Феогност поворочался, уминая постель, натянул повыше перину. Подумав, приподнялся, сам, не вызывая служки, задул свечу в высоком свечнике у постели. Горница утонула в полумраке. Только жарко, подобно рдеющим угольям догоревшего костра, продолжали сверкать в лампадном огне золото, серебро и драгие каменья походной митрополичьей божницы да чуть видные строгие очи икон греческого письма требовательно и властно глядели на него из тьмы, сейчас, как никогда, напоминая окна, отверстые в тот, иной, потусторонний мир, где несть снисхождения лукавствующим и суд господень праведен и суров.

Теперь, когда явно приблизился закат Ромейской империи (Феогност никогда, ни с кем не говорил об этом вслух, но про себя знал, что не обманывается и конец близок), латиняне или турки одолеют империю – все равно! И те и другие будут всеми способами уничтожать греческую церковь. Некогда императоры вооруженной рукою усмиряли не в меру дерзких православных соседей: ту же Болгарию, Сербию или Грузию… Теперь должно, наоборот, искать сильного соседа, кто поднял бы затухающую звезду Византии и силою земной власти, вооруженной рукою дружин, утвердил вновь сияние веры православной, пусть и в иных землях, далеких от столицы Ромейской державы!
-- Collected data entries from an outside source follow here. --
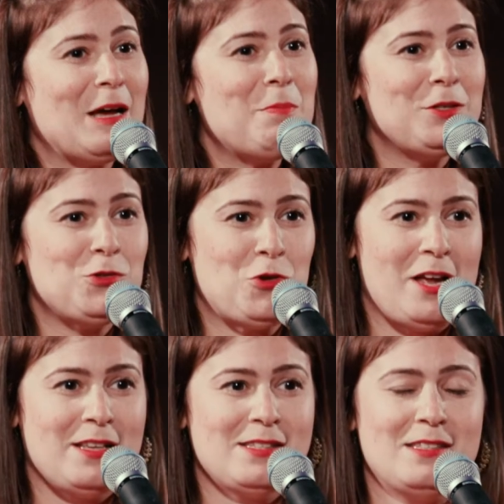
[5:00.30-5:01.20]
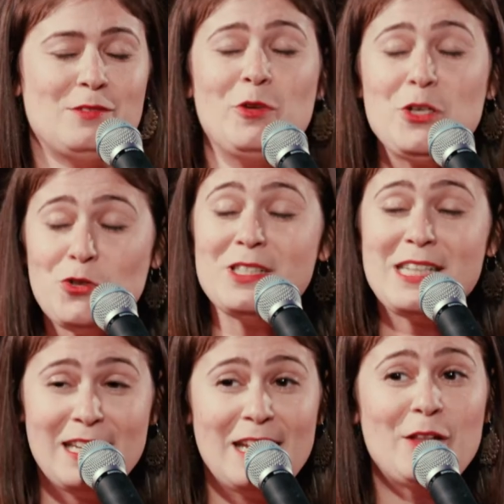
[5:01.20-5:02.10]
get a couple of drinks, and Rachel
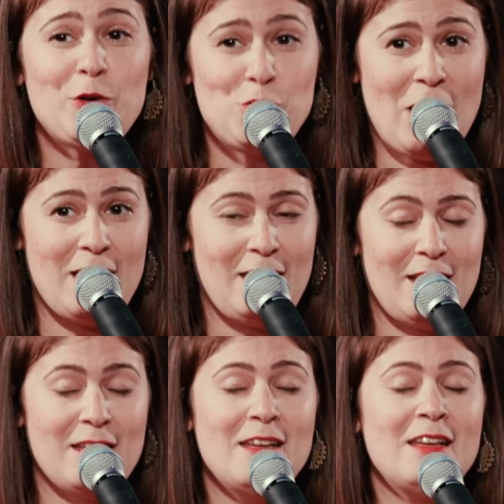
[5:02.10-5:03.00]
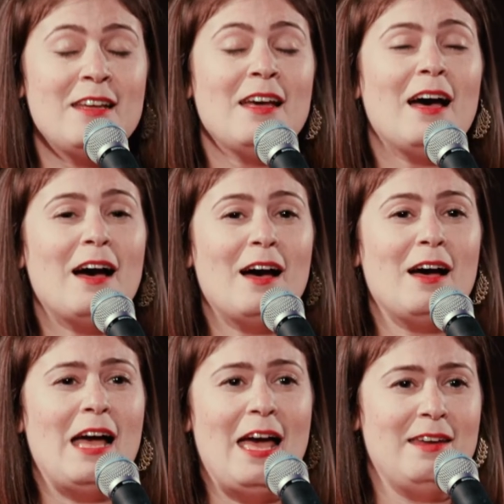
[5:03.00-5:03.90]
and Danielle are chatting.
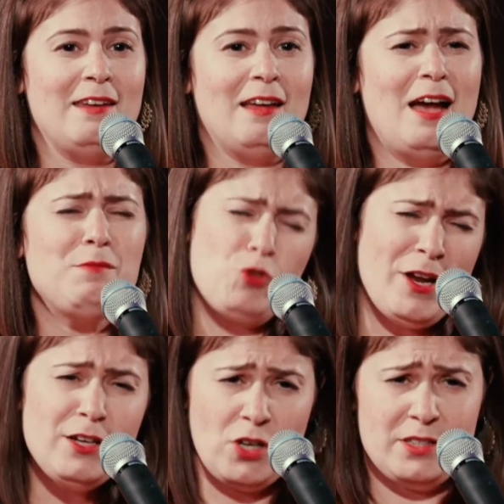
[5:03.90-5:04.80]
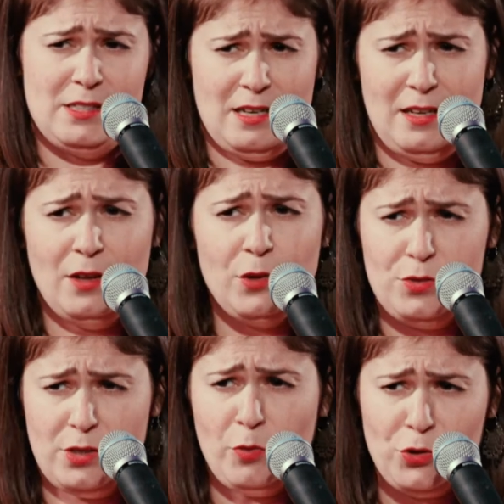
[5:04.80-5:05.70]
And I'm trying to talk to Danielle
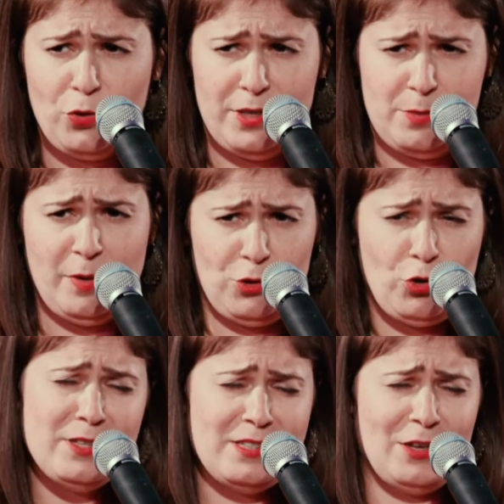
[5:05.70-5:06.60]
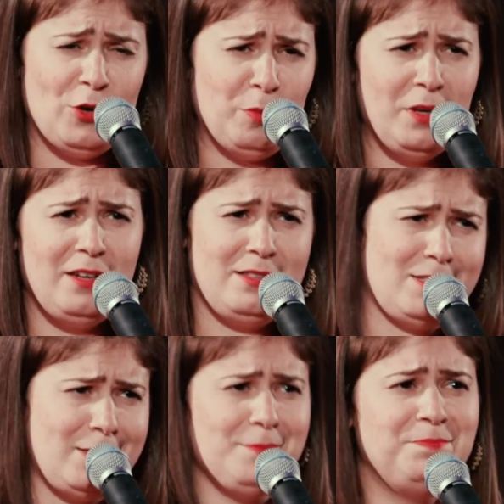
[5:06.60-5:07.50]
using Rachel as my translator, but
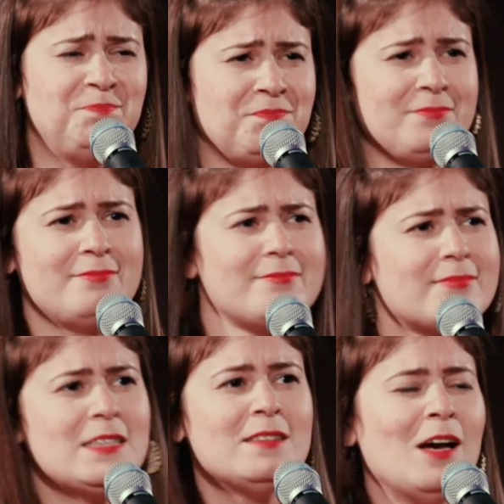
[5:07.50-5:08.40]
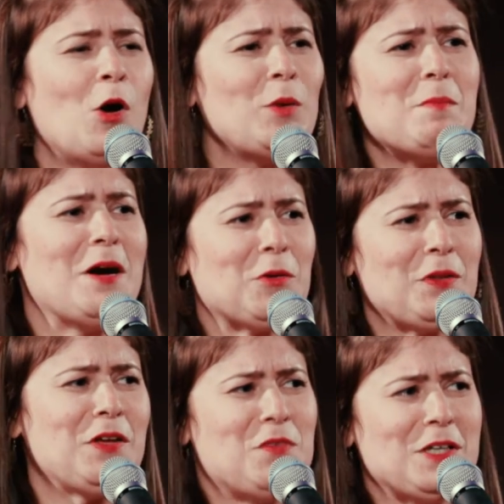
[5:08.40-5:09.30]
it's only
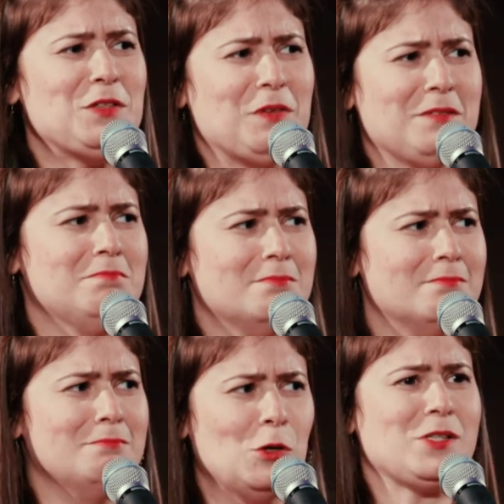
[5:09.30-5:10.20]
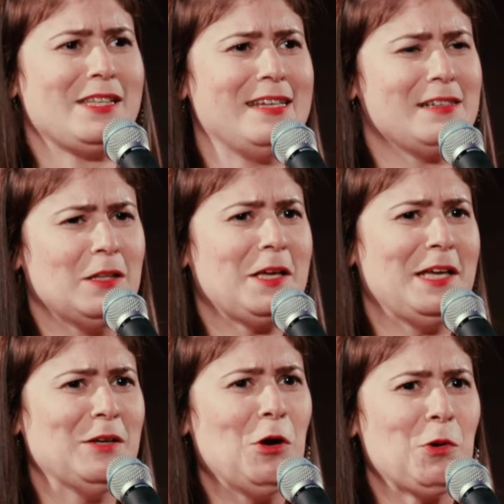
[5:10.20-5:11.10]
moderately effective and mostly
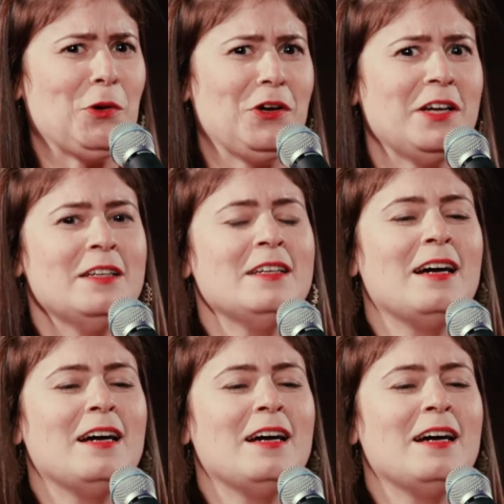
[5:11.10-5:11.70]
clunky and awkward.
У Литвы, как бы то ни было, есть силы спорить с Ордою, а у владимирского князя – нет. И ныне, после того как в Орде одолели мусульмане (и те же мусульмане грозно нависли над Константинополем, уже почти отобрав Анатолию!), ныне связать судьбу православной церкви с Залесьем – не значит ли заранее подчинить русскую православную церковь исламу?! Феогност даже приподнялся в постели, впервые столь стройно осознав и сложив эту мысль у себя в голове. Так что же, значит, надо помогать Литве? А католики? Но что лучше: спорить с силою или, явно не споря, подчинять постепенно эту силу духовному обаянию высокой культуры и тем обрести в конце концов новую почву для освященного православия, грозно стесняемого ныне и с Запада, и с Востока?

Он должен остаться здесь! Пусть не в Киеве, но хоть на Волыни! Он должен положить преграду католикам и ежели не самого Гедимина, то детей его обратить в православие! И тогда, быть может, столичный град Литвы-Руси возникнет опять именно здесь, на здешних плодородных землях и удобных путях: на Волыни ли, в Галичине или даже (он допустил и такое) в этом, неудобном днесь для обитания, Киеве!

Князь Иван мог бы и не присылать своего посольства. Он, митрополит, никогда не поедет на Москву. Феогност откинулся на алые тафтяные подушки, казавшиеся во мраке почти черными. Смежил глаза. Решение его неизменно. Он едет на Волынь и начнет оттоле обращать в православие Литву.